(Task brief) Leave out every picture, and output exactly the lines from the line containing "[0:41.57-0:41.77]" through the last line of the data.

═══ Input material ═══

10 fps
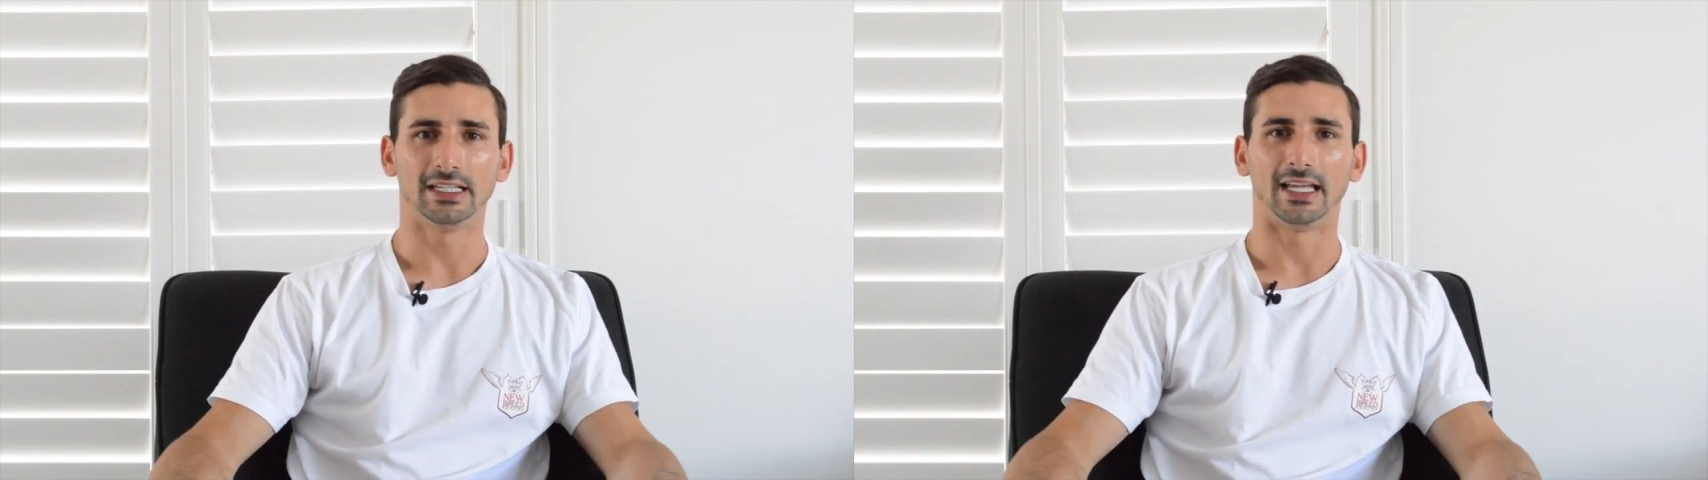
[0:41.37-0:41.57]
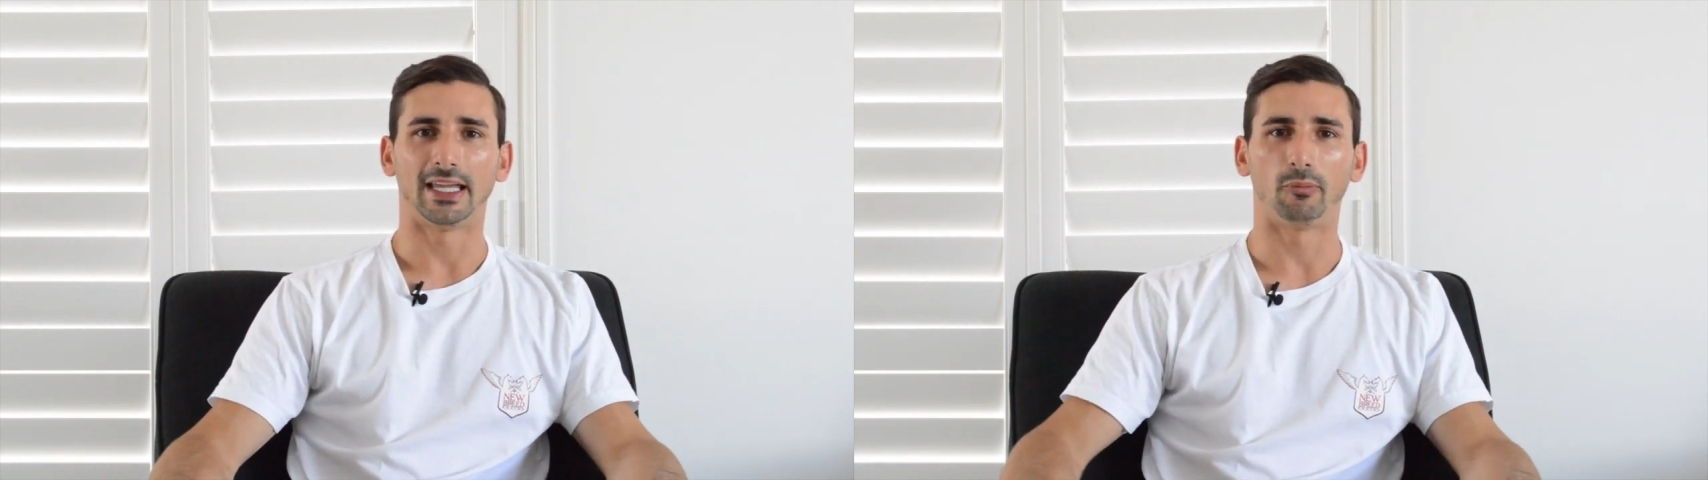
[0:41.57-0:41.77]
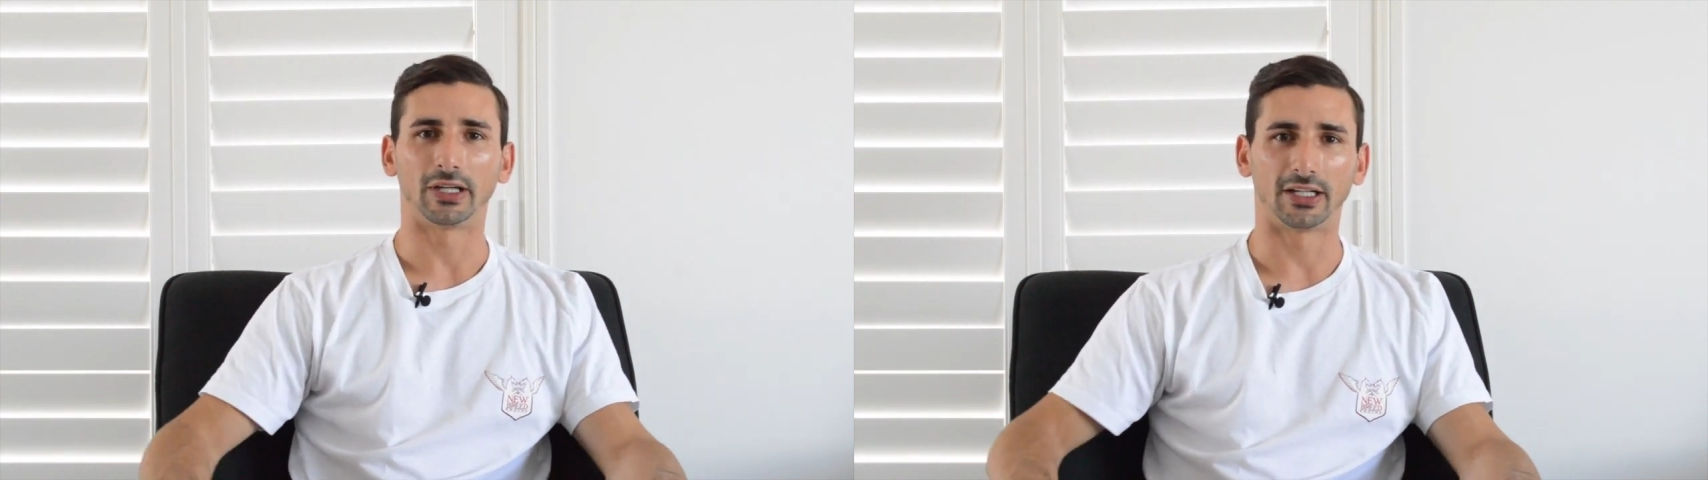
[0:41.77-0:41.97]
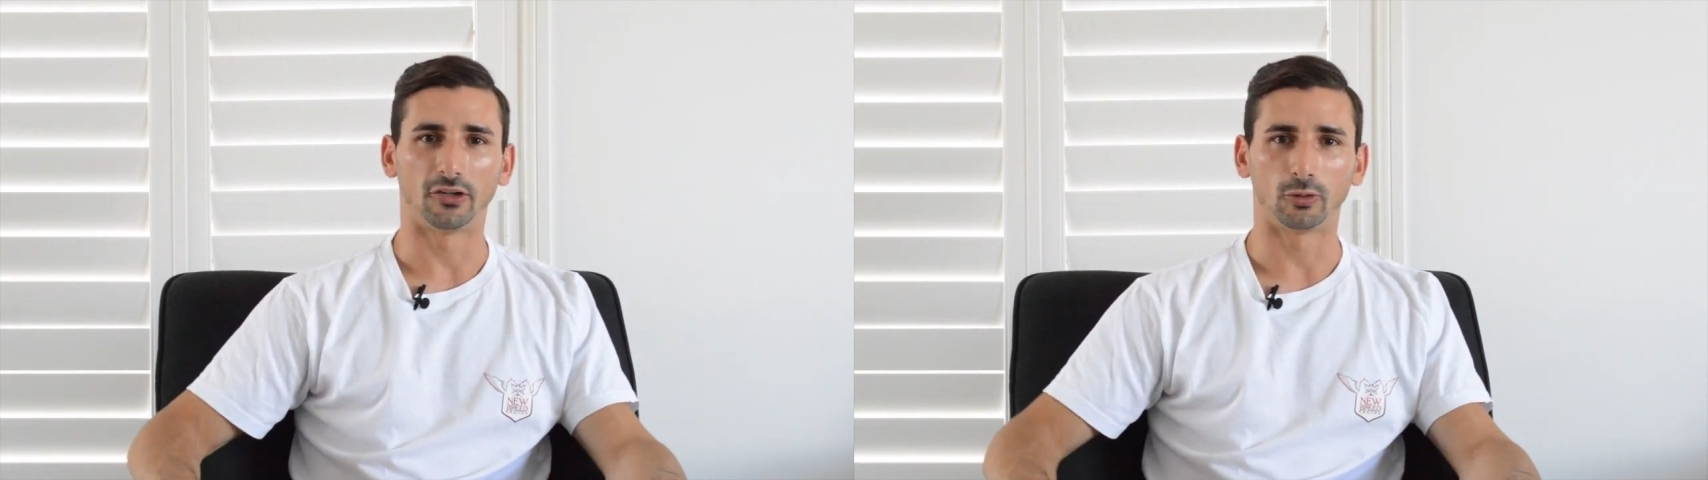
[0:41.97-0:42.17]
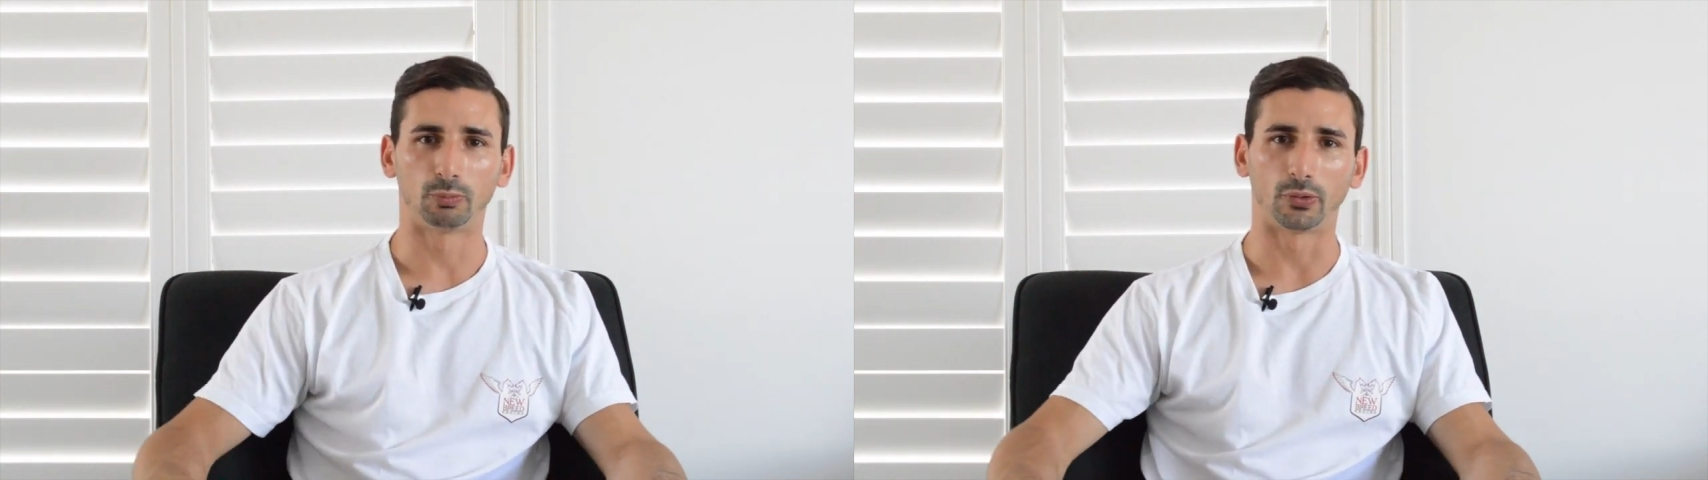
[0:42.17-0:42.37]
and then we can
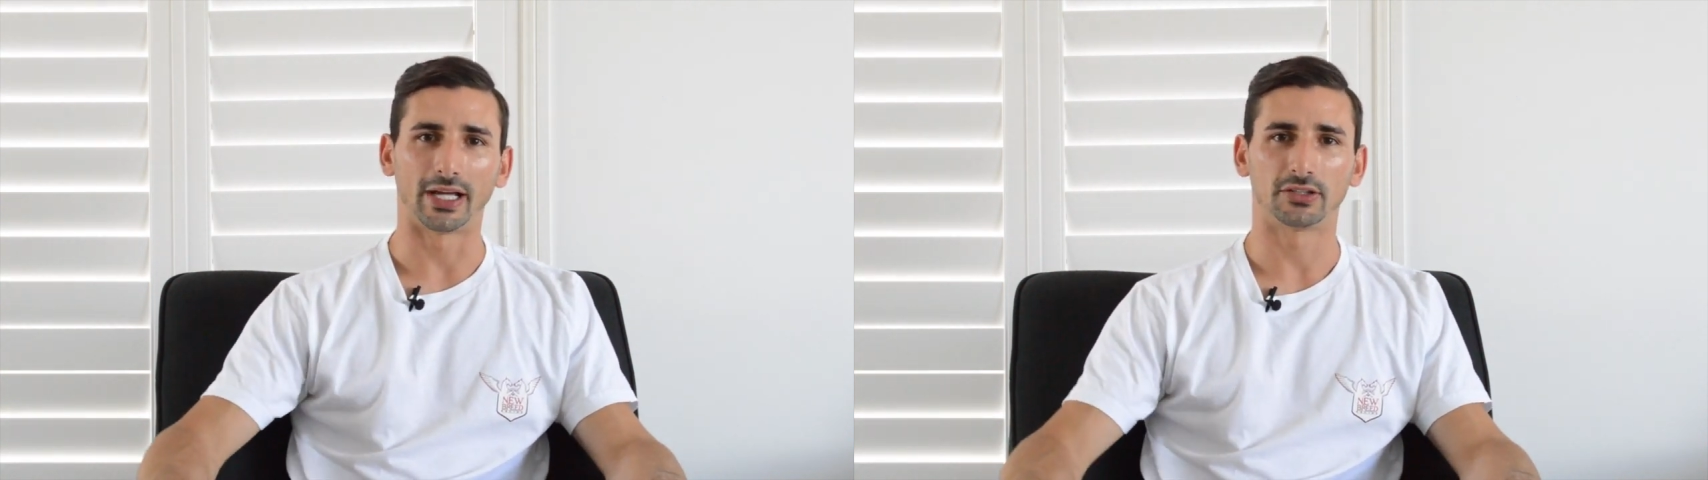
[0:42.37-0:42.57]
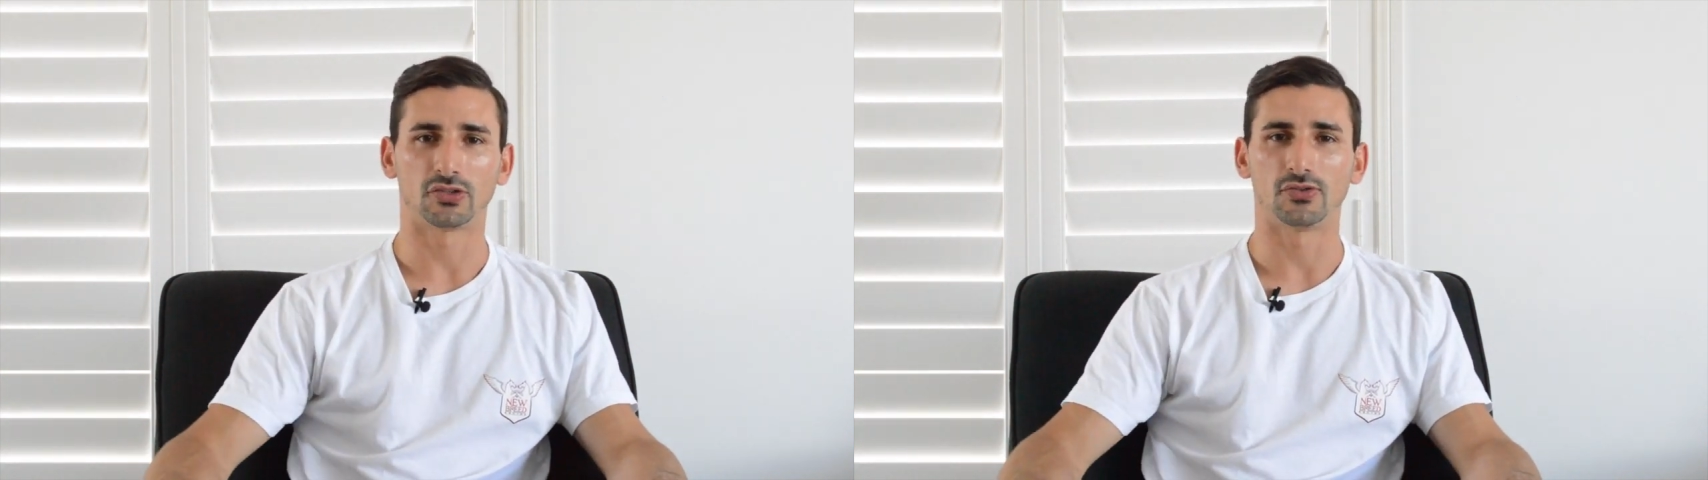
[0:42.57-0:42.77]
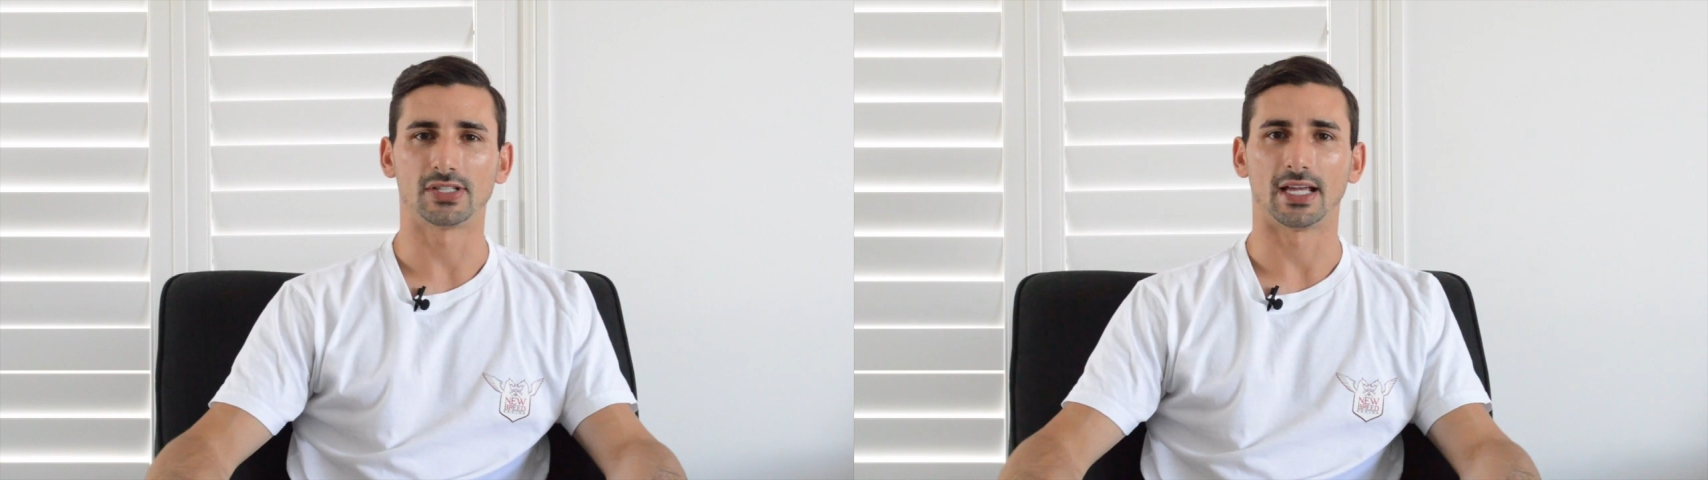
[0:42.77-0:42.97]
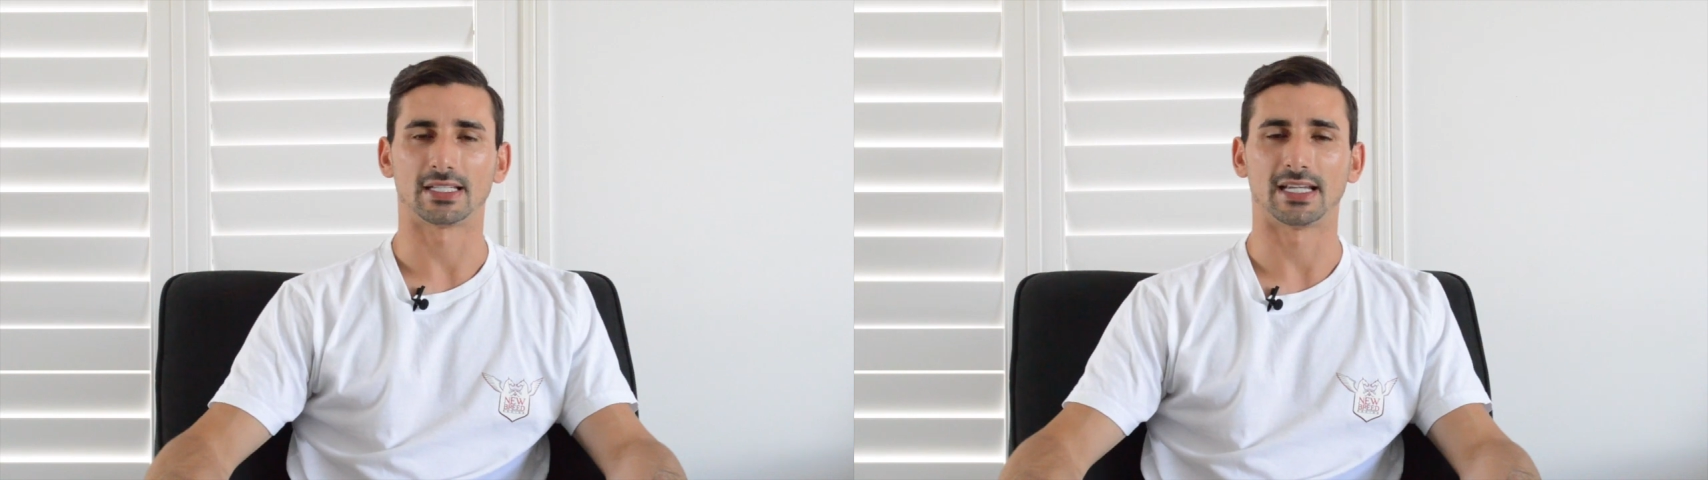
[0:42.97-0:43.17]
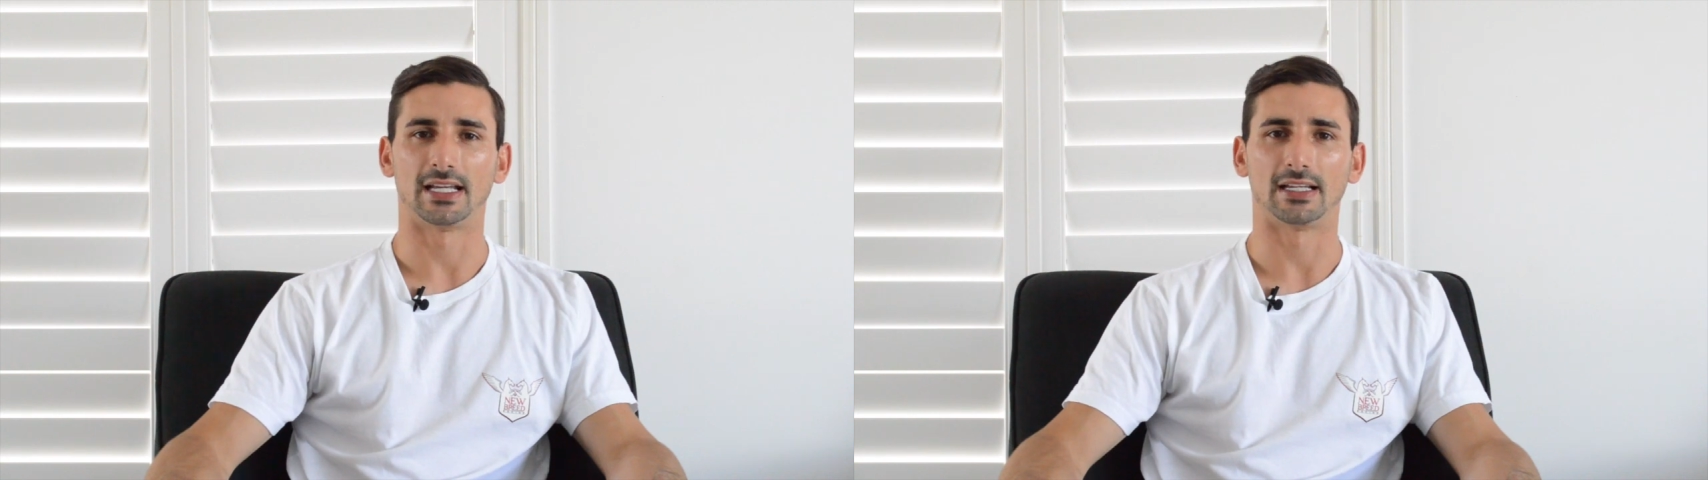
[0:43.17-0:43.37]
all put our two
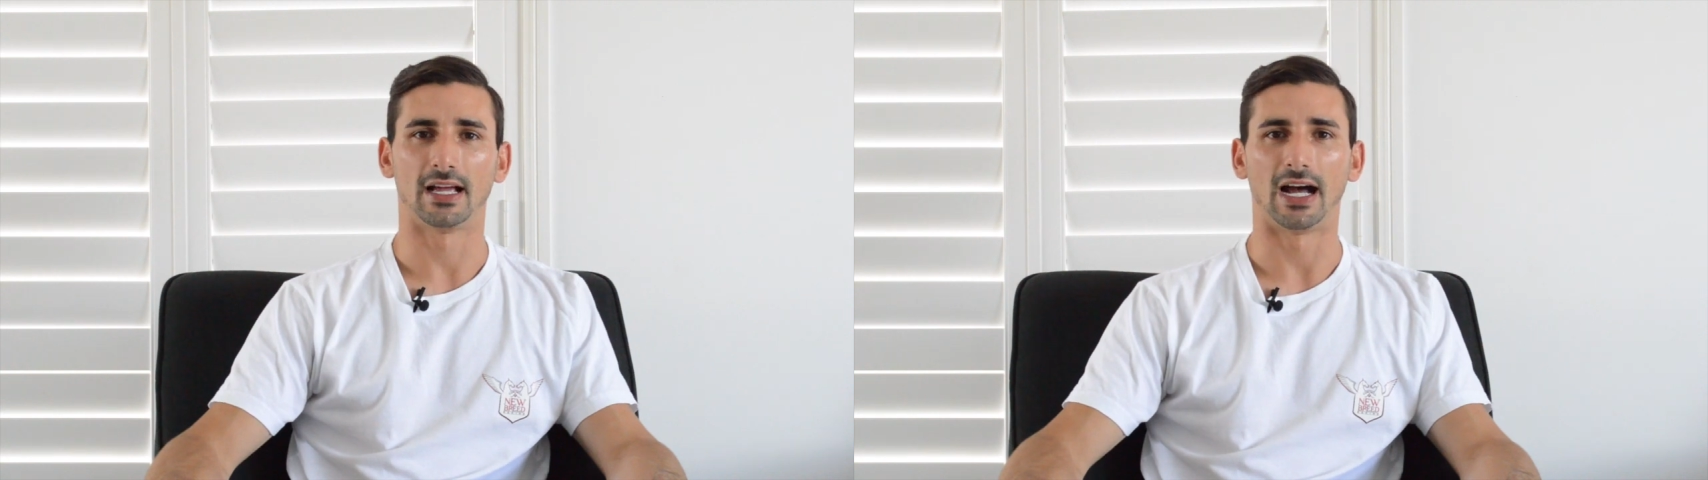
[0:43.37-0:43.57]
cents in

═══

(Problem solution)
[0:41.57-0:41.77]
[0:41.77-0:41.97]
[0:41.97-0:42.17]
[0:42.17-0:42.37]
and then we can
[0:42.37-0:42.57]
[0:42.57-0:42.77]
[0:42.77-0:42.97]
[0:42.97-0:43.17]
[0:43.17-0:43.37]
all put our two
[0:43.37-0:43.57]
cents in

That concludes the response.